Hingga pada akhirnya perjuangan, doa dan setiap keringat yang mengalir dalam dirinya membuahkan  hasil yang sangat manis, Ia mampu memotivasi anak pertamanya sampai berhasil menempuh pendidikan S1 dan kemudian bekerja di Negeri Sakura meraih mimpinya untuk memberikan kebahagiaan kepada ibunya dan melanjutkan perjuangan ibunya untuk memberikan kesempatan pada adik perempuannya untuk mencapai pendidikan minimal S1, karena pendidikan investasi dunia wal akhirat di sinilah pentingnya peran pendidikan untuk masa depan, dan semua mimpi indah pun Tuhan jadikan nyata.

“Saya bersyukur atas rahmat dan hidayahnya yang diberikan kepada saya, dan setelah apa yang diberikan oleh Tuhan kepada saya melalui kedua anak saya, saya berharap agar anak-anak saya tidak lupa kepada Allah, selalu bersyukur dan dekat dengan Allah.
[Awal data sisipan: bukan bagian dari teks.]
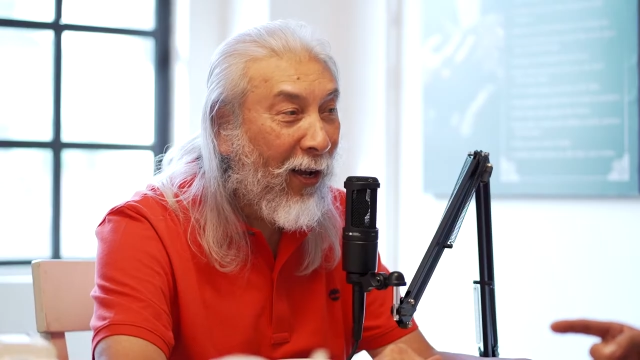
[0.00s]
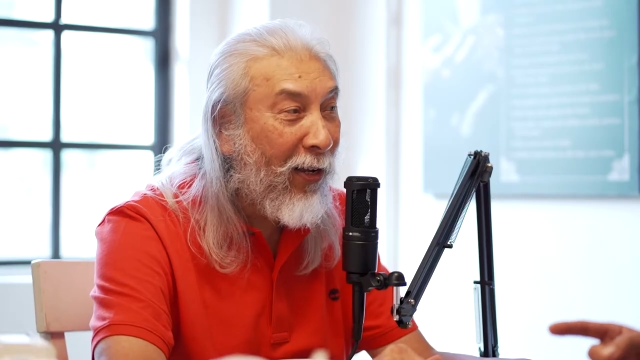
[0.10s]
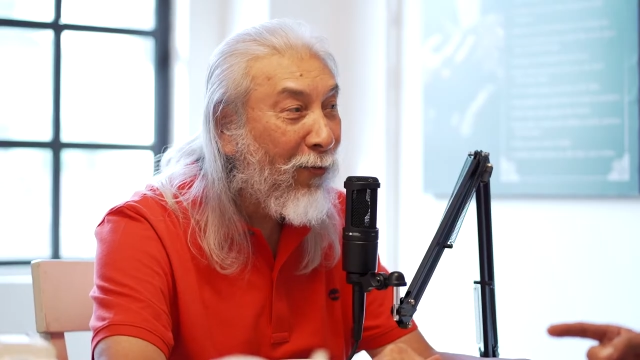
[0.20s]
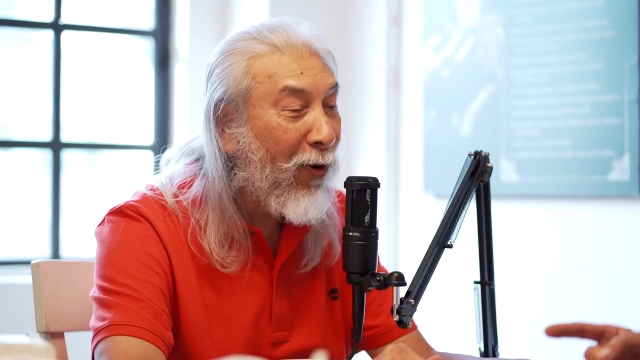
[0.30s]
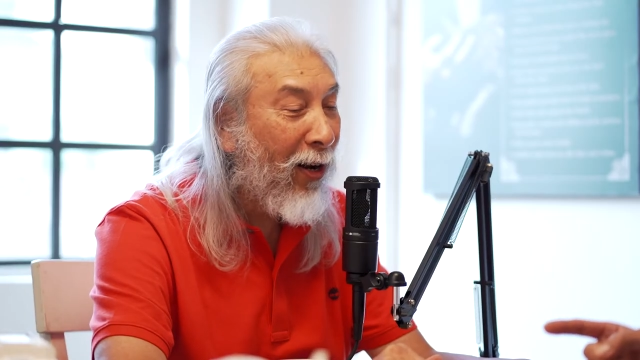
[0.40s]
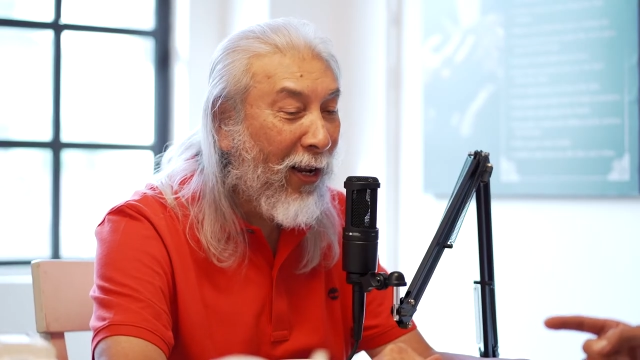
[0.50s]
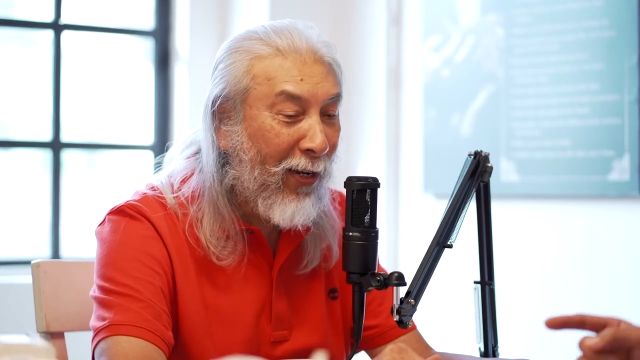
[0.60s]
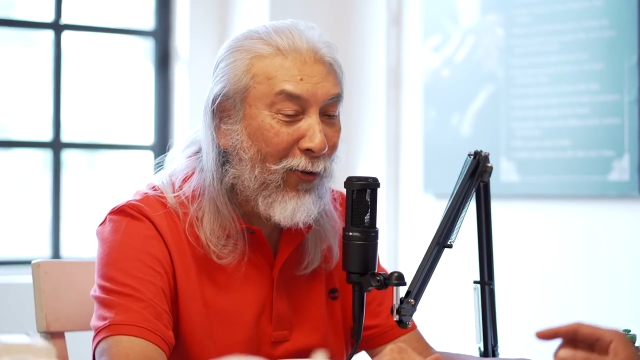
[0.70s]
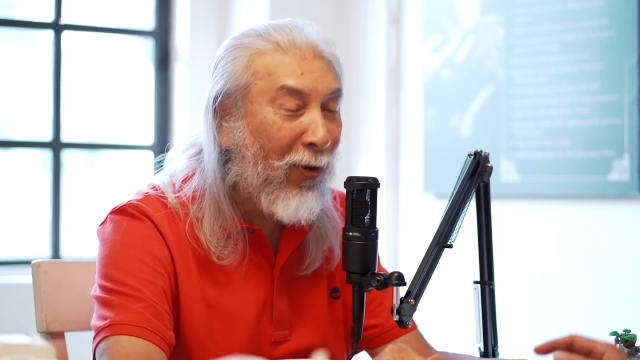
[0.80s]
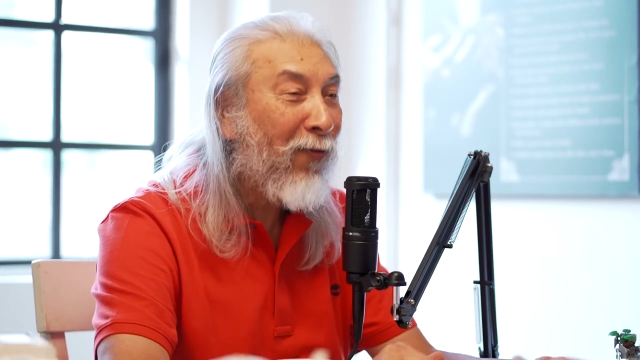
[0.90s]
I would
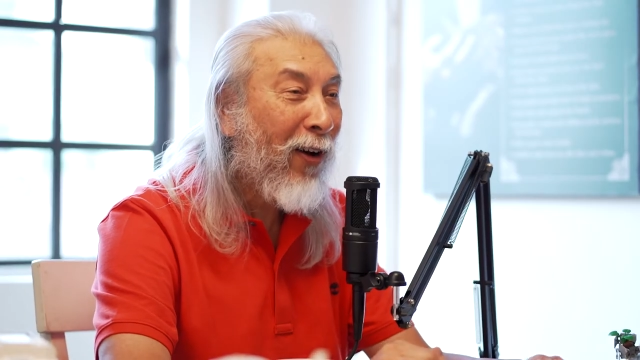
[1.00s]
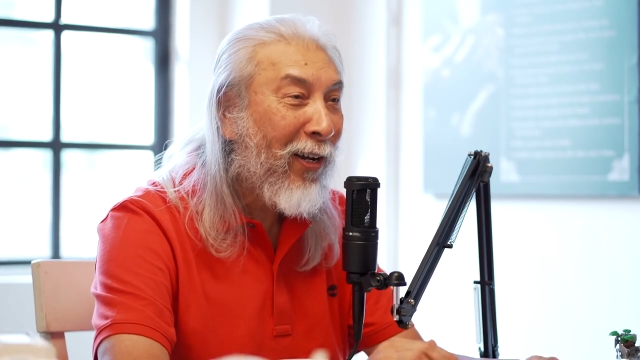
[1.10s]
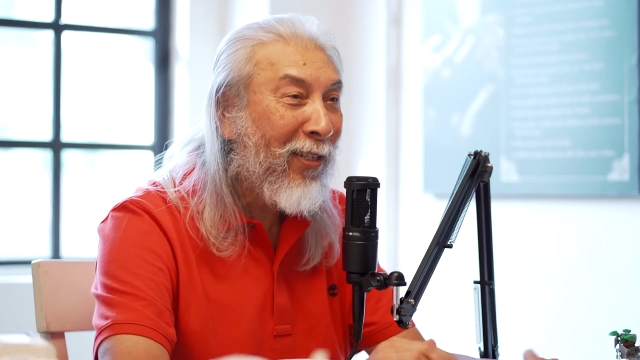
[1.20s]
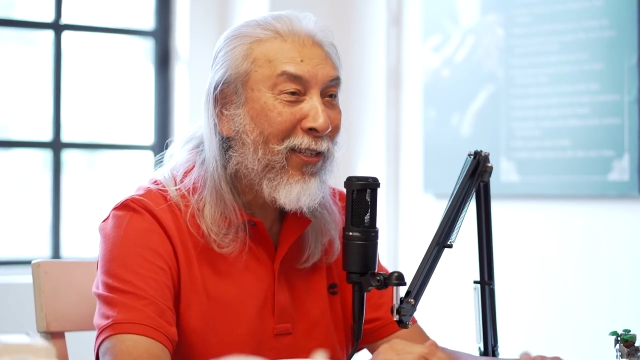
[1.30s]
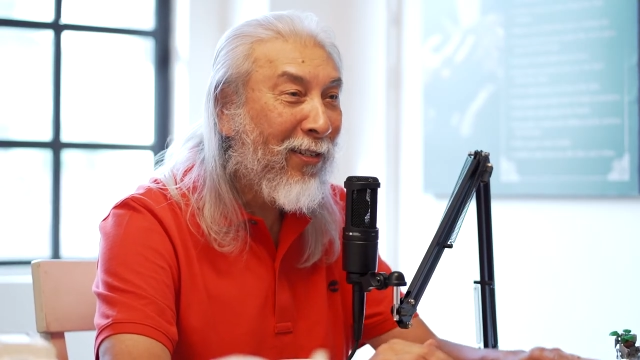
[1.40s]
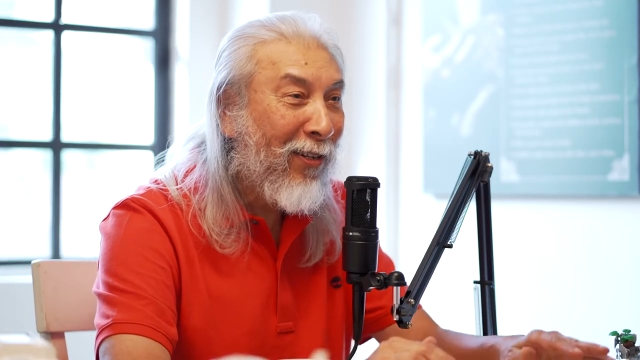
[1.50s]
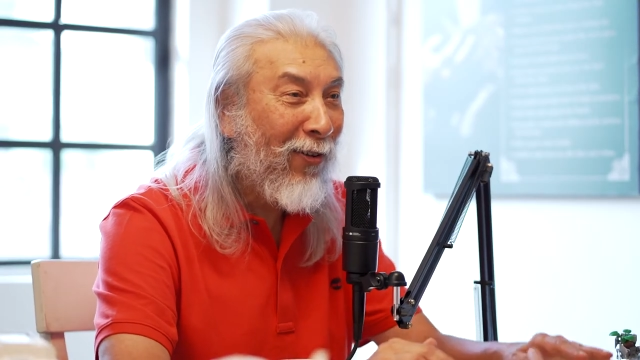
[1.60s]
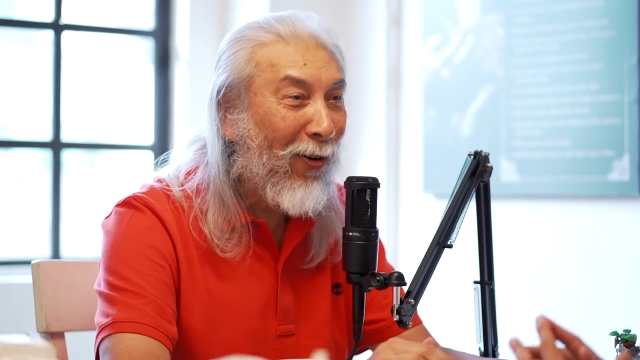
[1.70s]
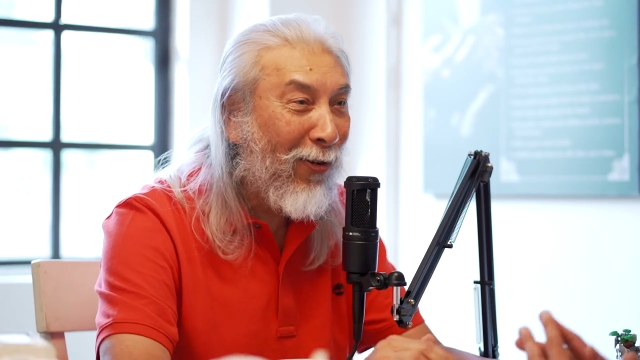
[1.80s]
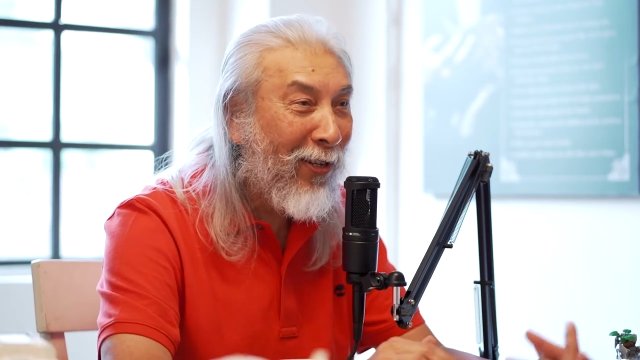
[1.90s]
like to advise
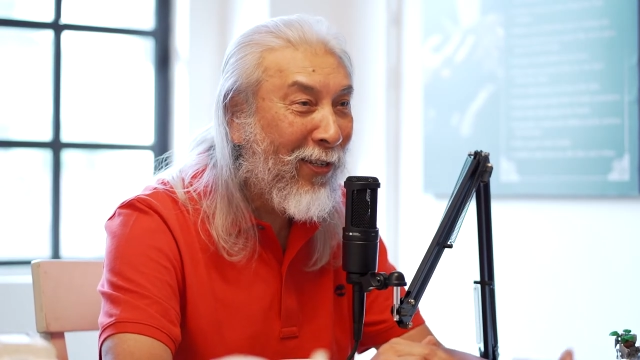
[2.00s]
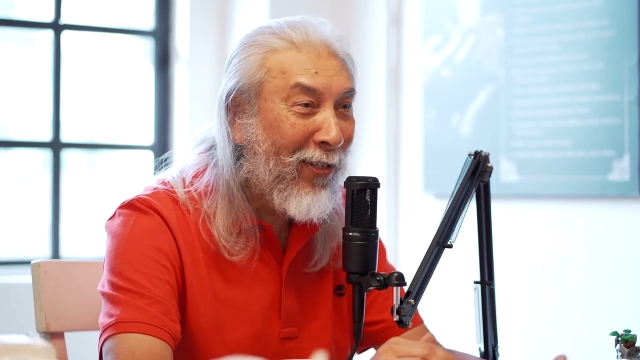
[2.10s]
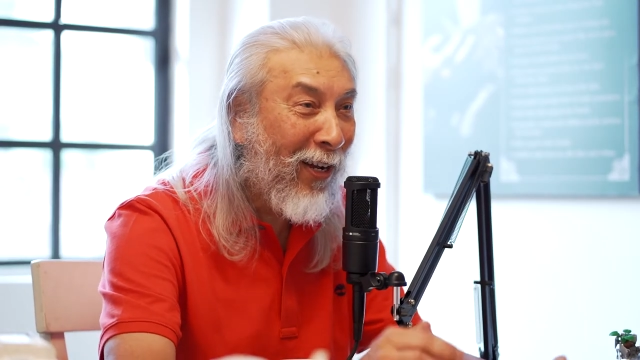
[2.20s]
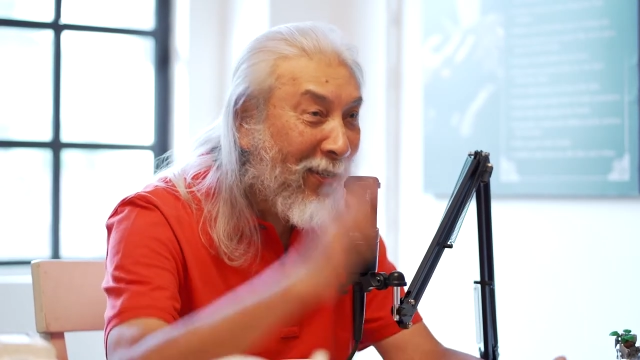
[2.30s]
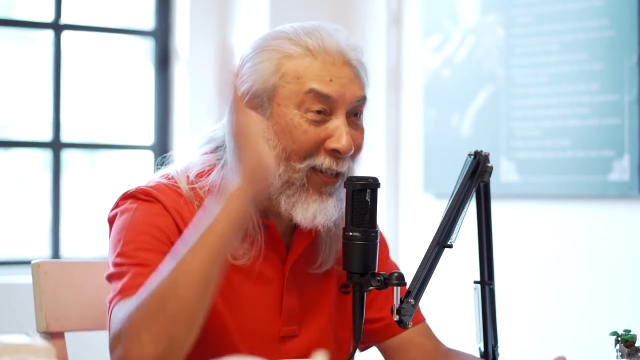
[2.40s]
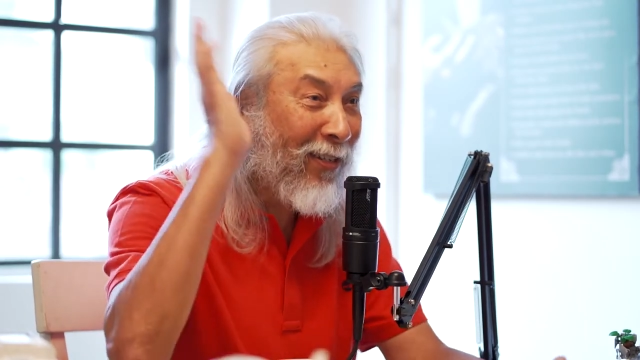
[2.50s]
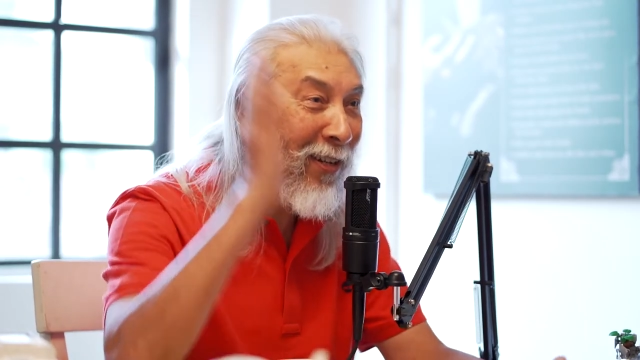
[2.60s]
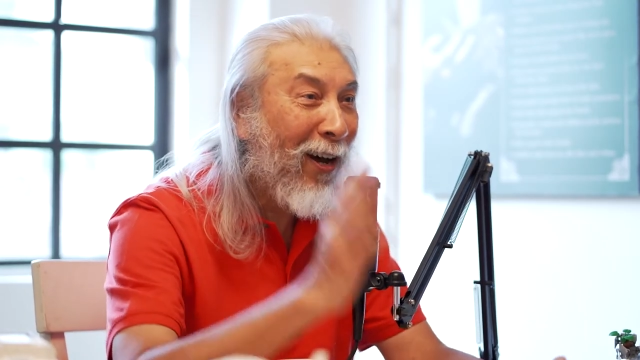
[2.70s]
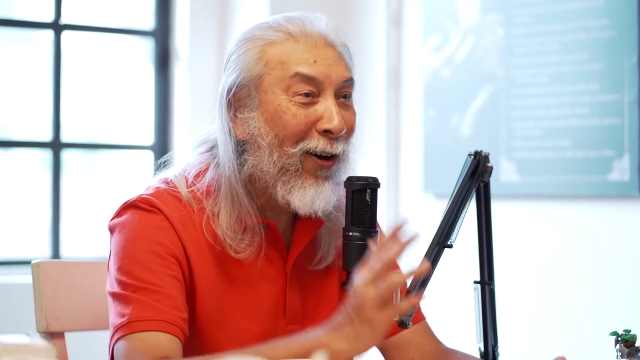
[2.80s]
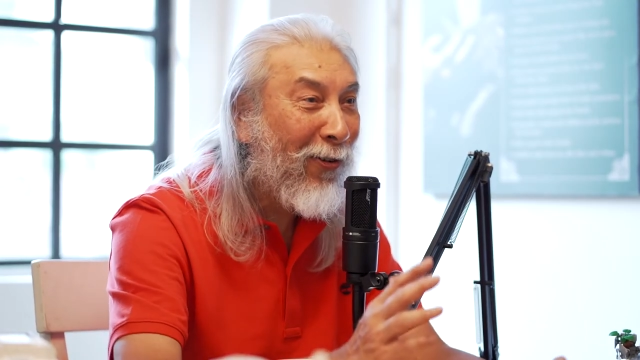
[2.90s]
all these youngsters now,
Selalu bertaqwa dan tidak sombong,” Harapan Bu Rumiyati.

Walau demikian Ia tidak pernah besar kepala dan Ia selalu merangkul tetangga dan saudaranya yang padahal sekian lamanya selalu merendahkan, menghina dan mencercanya, walau sekarang sudah hidup dengan berkecukupan belia selalu memberikan sikap yang baik, sederhana  tidak sombong dan selalu berpenampilan apa adanya, Subhanallah.